Records excerpted from a collection:
━━━━
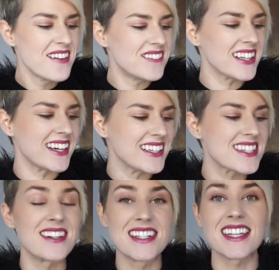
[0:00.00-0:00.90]
But like
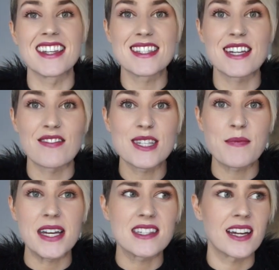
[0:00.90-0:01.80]
seriously, this stuff is
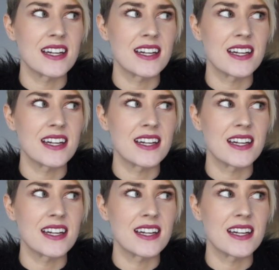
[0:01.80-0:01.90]
amazing.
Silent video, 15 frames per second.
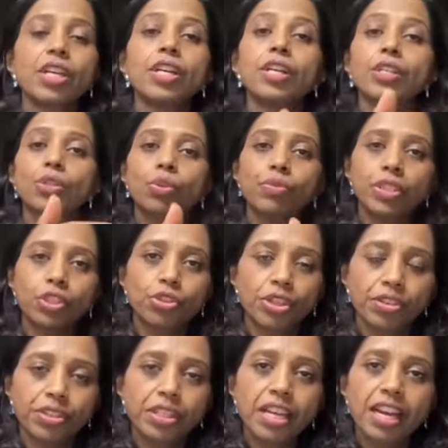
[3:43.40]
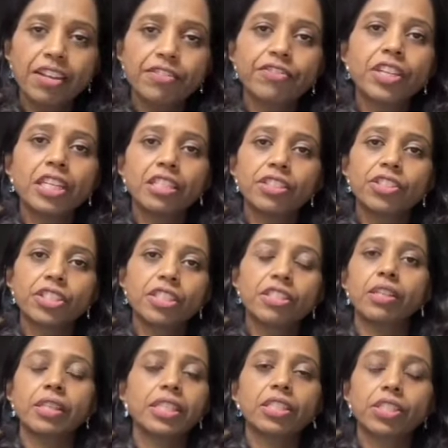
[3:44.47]
So when children have
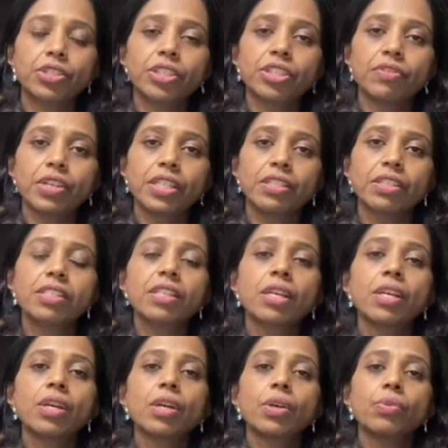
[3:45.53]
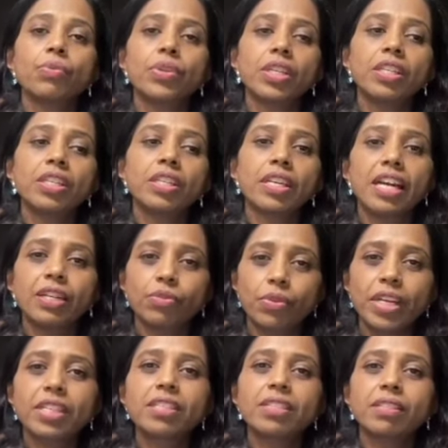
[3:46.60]
allergic conjunctivitis, we
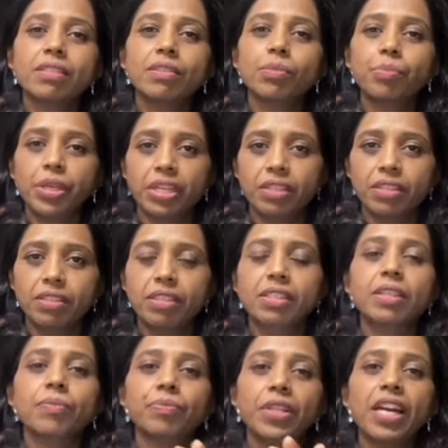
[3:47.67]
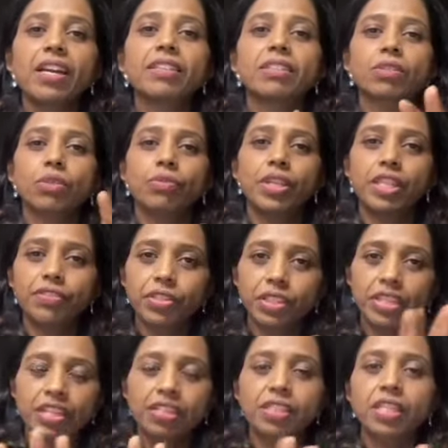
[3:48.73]
advise the parents that whenever
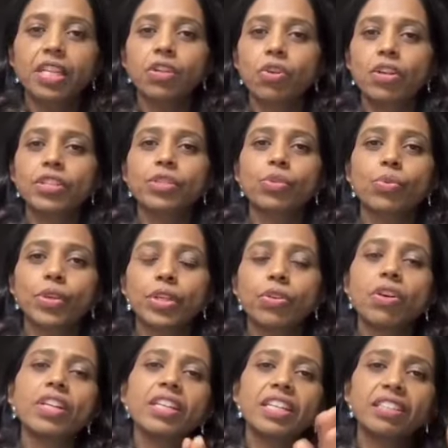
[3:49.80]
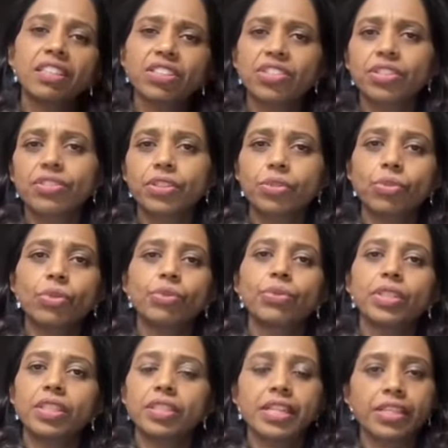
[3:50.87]
the dusting and all is going on, let the children go to
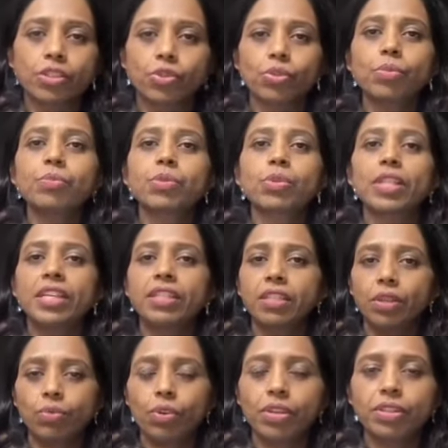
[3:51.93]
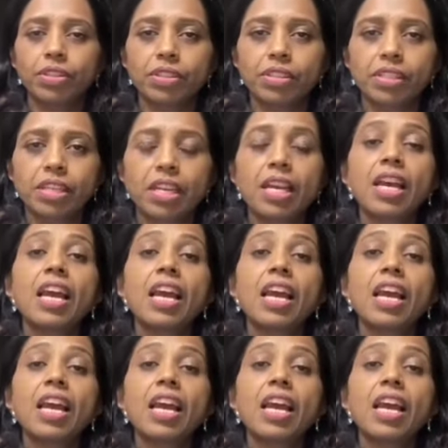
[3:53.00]
the next room so that they avoid this.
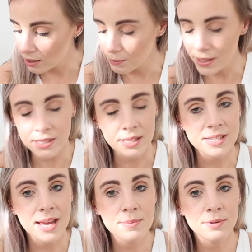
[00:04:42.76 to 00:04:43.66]
bedside
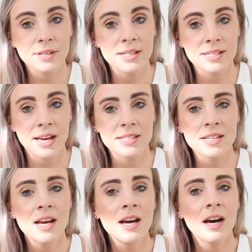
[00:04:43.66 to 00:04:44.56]
table is that
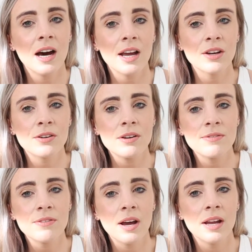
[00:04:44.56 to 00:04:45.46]
I couldn't
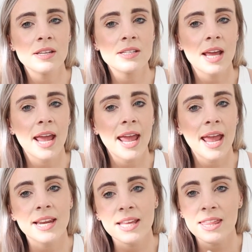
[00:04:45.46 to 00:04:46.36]
find
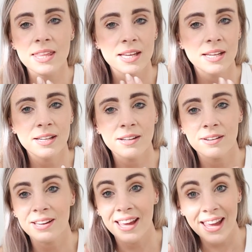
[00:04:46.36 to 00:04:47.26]
anything
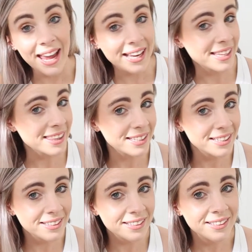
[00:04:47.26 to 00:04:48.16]

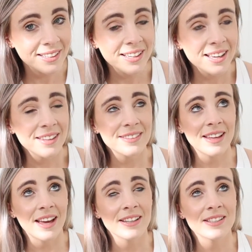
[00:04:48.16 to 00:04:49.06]

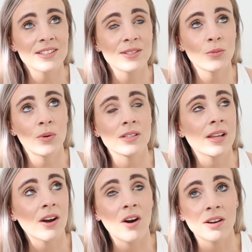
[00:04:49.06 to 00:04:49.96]
that was
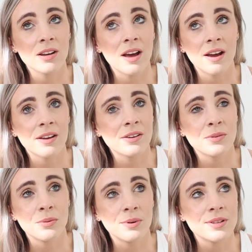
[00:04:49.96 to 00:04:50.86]
like
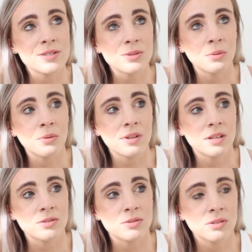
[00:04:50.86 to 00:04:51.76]
online or in store
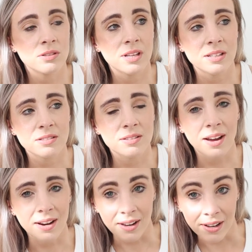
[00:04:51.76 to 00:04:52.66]
that
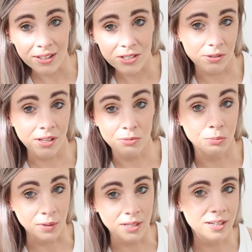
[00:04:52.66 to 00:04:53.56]
I liked or that
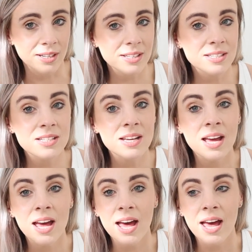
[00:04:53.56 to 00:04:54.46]
we liked.
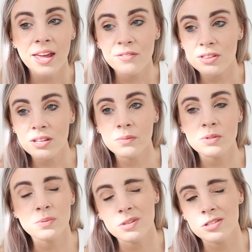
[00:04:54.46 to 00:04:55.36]
Everything
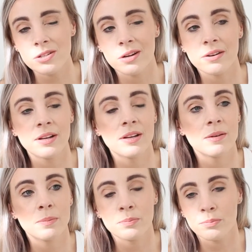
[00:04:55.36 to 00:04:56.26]
was pretty generic,
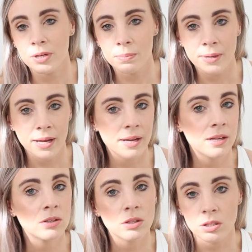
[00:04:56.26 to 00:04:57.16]
pretty
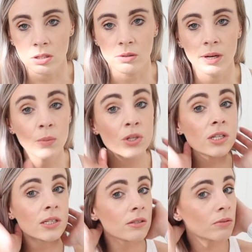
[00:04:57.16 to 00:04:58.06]
plain, you know, which
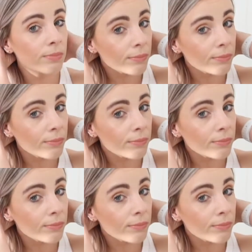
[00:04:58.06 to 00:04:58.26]
is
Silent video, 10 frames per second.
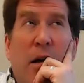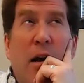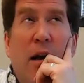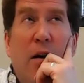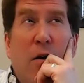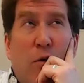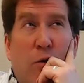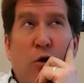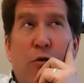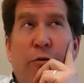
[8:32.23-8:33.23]
you know,
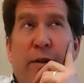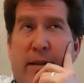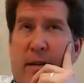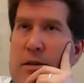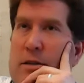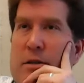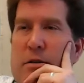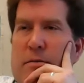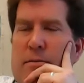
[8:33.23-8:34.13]
2 physics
━━━━
**What is needed:**
Return verbatim every line from the one holding "Silent video, 10 frames per second." to the end of the records above. Do not copy the pictures.

**Exercise answer:**
Silent video, 10 frames per second.
[8:32.23-8:33.23]
you know,
[8:33.23-8:34.13]
2 physics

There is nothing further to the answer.